喪失
私は、失った。
大切なものを、何よりも、誰よりも大切なものを、私は失ったのだ。
死ぬまで、愛し続けた弟。
死んでも、愛してしまった弟。
また会いたいと、願ってしまった弟。
信じられない奇跡。
この目で見た姿も、聞いた声も違くて。
しかし確かに弟であった青年と、共に過ごした日々。
今度は守らなければならないと、そう思っていたのに。
もう一度与えられた日々を、もう二度と与えられないであろう日々を、絶対に守ると、そう決めていたのに。
吹きつける風、涙は乾かない。
私の、失われたもの。
失われた、夢のような日々。
私は、まだ温かい弟に抱きついたまま、自らを彼方へと解き放つように意識を手放した。
何もない、暗闇の中。
あれからどれだけ経ったのか。
ゆっくりと、見たくもない世界を押しつけるような光が瞳へ差し込む。
「ガラテヤちゃん。ガラテヤちゃん!……良かった、気付いたのね」
視線の先には、メイラークム先生。
あの山から、何がどうして。
「マーズと、ファーリちゃんは……?それと、ここは……?あれから何日?」
「二人も無事よ。今は貴方達が見つかってから二日後。それと、ここはメイラークム男爵邸。領内の見回りをしてたら、ガラテヤちゃんと……貴方の騎士を背負った猟兵の子が見えたから」
カレンダーを見ると、あの山に入ってから三日経っている。
一夜をあの山で過ごしていたから……ケウキのような何かとの戦いの後、私達は意外とすぐに発見されたらしい。
「そうですか。ありがとうございます」
「いいのよ。それよりも、こちらにも話したいことがあるの」
「何ですか?」
「まずは、マーズちゃんとファーリちゃんについて。さっきも言ったけれど、二人は無事よ。ただ、すごく弱っていたから……少しだけ、この屋敷で看病させて頂戴」
「ありがとうございます。
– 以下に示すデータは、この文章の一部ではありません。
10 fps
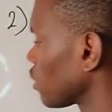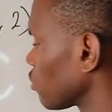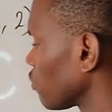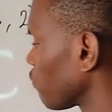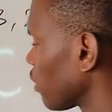Then
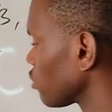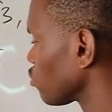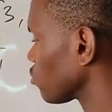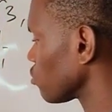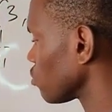I'll divide
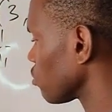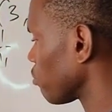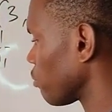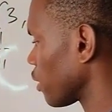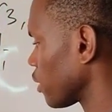through
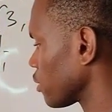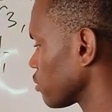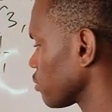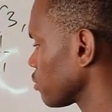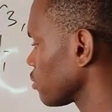by
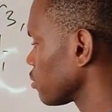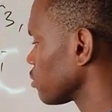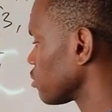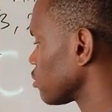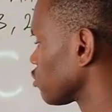
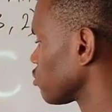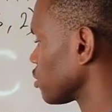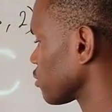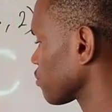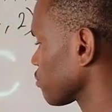
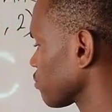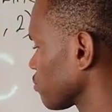3,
お願いしますわ、先生」
「お安い御用よ。それにしても、私がたまたま実家の無事を確認しに来たタイミングに、山を降りてきて良かったわね」
「ええ。不幸中の幸いでしたわ。助かりました」
「……水を差すようで悪いのだけれど、ここからはその、助からなかった方の話よ。貴方の騎士について。辛いかもしれないけど、聞いて頂戴」
「……ええ。続けて下さい」
「結論から言うと、ジィン君は死んでいるわ。遺体の腐敗は進んでいないけれど、もうすっかり冷たくなって……」
「やっぱり、そう、ですよね」
ジィンが死んだという現実を改めて突きつけられ、私は再び、自然と頬を伝う涙の感触を覚える。
「案外、冷静なのね。あんなに互いを信頼し合っていたようだし、しばらくはまともに話せなくなるかも……なんて、心配していたのだけれど」
「それは、あの山で……もう確認しましたから。それに、たくさん泣きました。いつまでもグズグズしているんじゃなくて、ジィンの分まで、無理をしてでも頑張らないといけないと思って。それが、せめて弔いになると思うので」
「……強い子なのね」
「いいえ。……家族に、騎士に、恵まれただけです」
「そう。それともう一点、悪い知らせよ」
「何ですか?」
「ベルメリア子爵連絡したところ、あちらもあちらで後始末が大変らしくって。お葬式もできないそうだから、明日には、あの子の遺体を棺に入れて埋めるつもりなのだけれど……その前に……もう一度、最後に会っておく?葬式の時には、もう棺の中よ」
私は小さく頷き、メイラークム先生の後をついていく。
もう、本当にお別れなんだ。
そう思うと、再び涙が込み上げてくる。
マーズもファーリちゃんも、弱ってしまって動けないそうだ。
せめて私だけでも、死んでしまったジィンの亡骸を、もう一度抱きしめてあげたい。
もう一度だけ、人の、仲間の、家族の温かさを、あの身体の持ち主に感じて欲しい。
私は全身を針で刺されるような、そして寒くなったり暑くなったりするような感覚を覚えつつ、メイラークム先生に手を引かれて、ジィンの遺体が安置してある場所へと向かうのだった。